=== WORK REQUEST ===
Check every line of the material below for the string "video", and return the ones that have it.

---- ENTRIES SUPPLIED

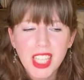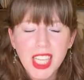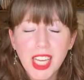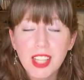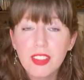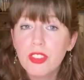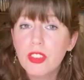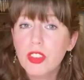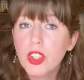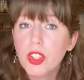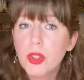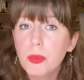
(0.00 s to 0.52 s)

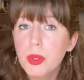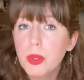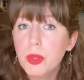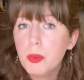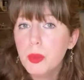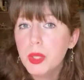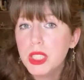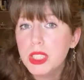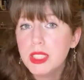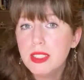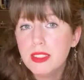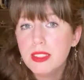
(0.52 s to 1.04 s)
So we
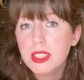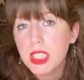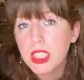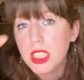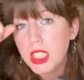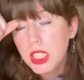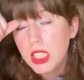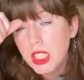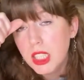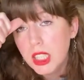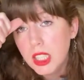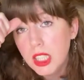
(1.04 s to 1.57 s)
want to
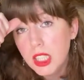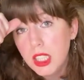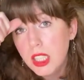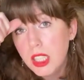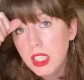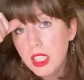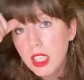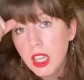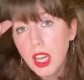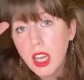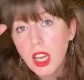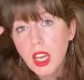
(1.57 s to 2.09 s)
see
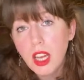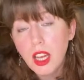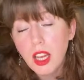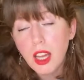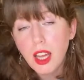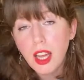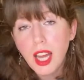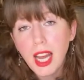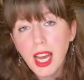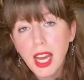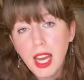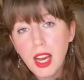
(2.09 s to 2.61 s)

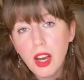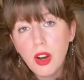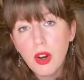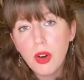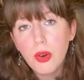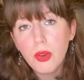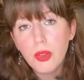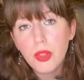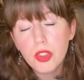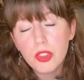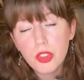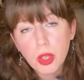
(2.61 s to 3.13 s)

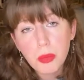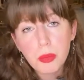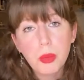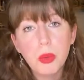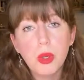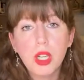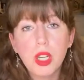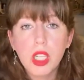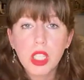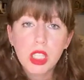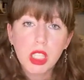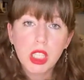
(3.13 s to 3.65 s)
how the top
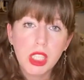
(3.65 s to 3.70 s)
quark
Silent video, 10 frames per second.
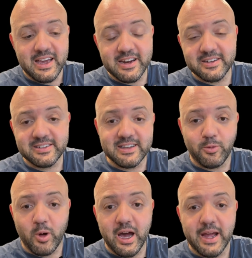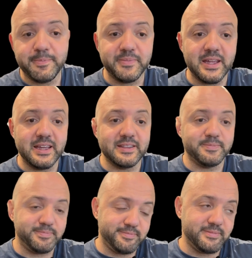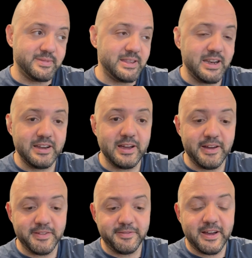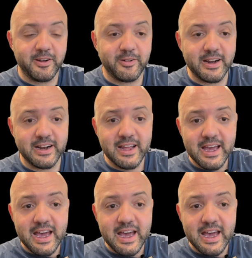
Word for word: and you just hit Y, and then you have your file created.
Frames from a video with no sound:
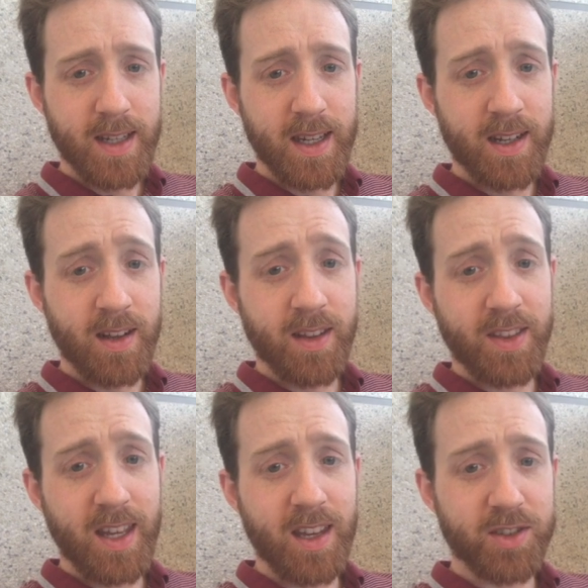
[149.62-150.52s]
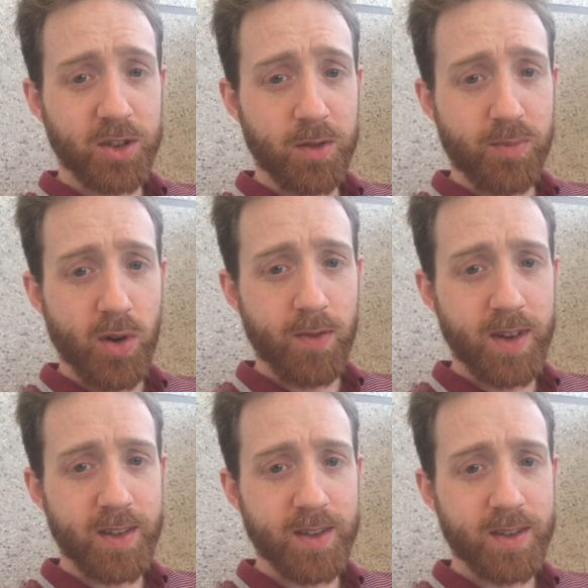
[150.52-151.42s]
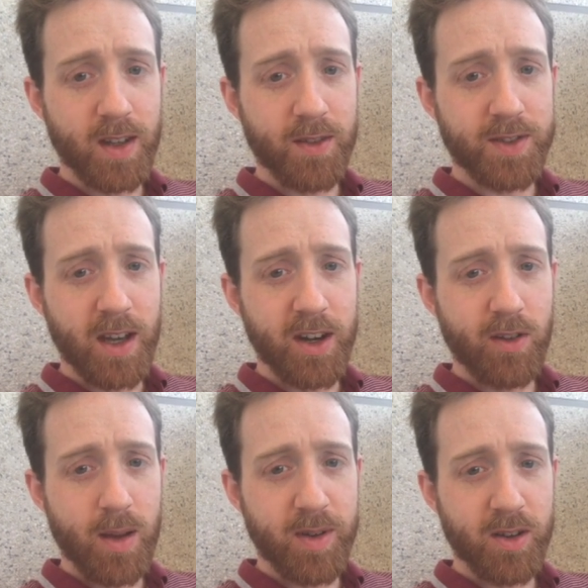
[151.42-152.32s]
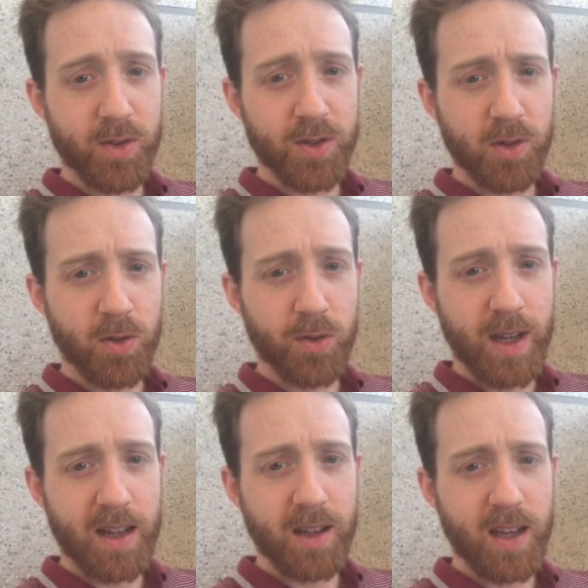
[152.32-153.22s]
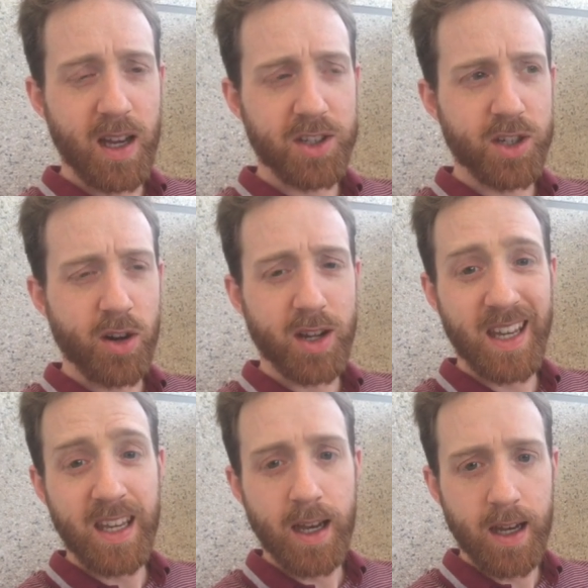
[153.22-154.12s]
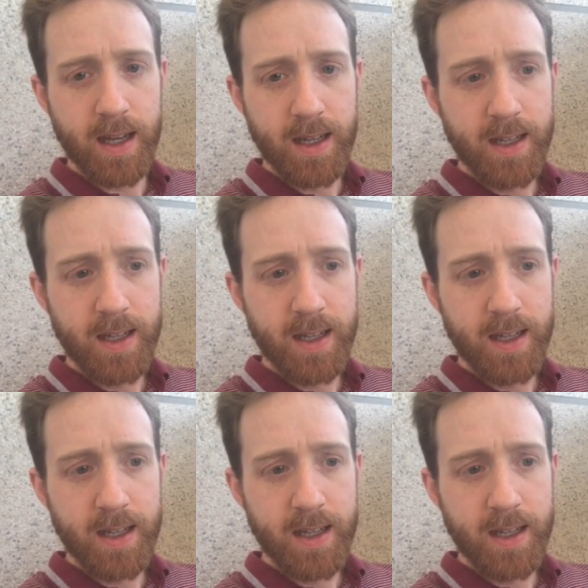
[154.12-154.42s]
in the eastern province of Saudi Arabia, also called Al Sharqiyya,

--------
---- ENTRIES SUPPLIED

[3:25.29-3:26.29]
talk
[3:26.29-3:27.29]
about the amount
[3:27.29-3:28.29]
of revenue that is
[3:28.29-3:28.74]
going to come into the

--------

=== EXERCISE RESPONSE ===
Silent video, 10 frames per second.
Frames from a video with no sound:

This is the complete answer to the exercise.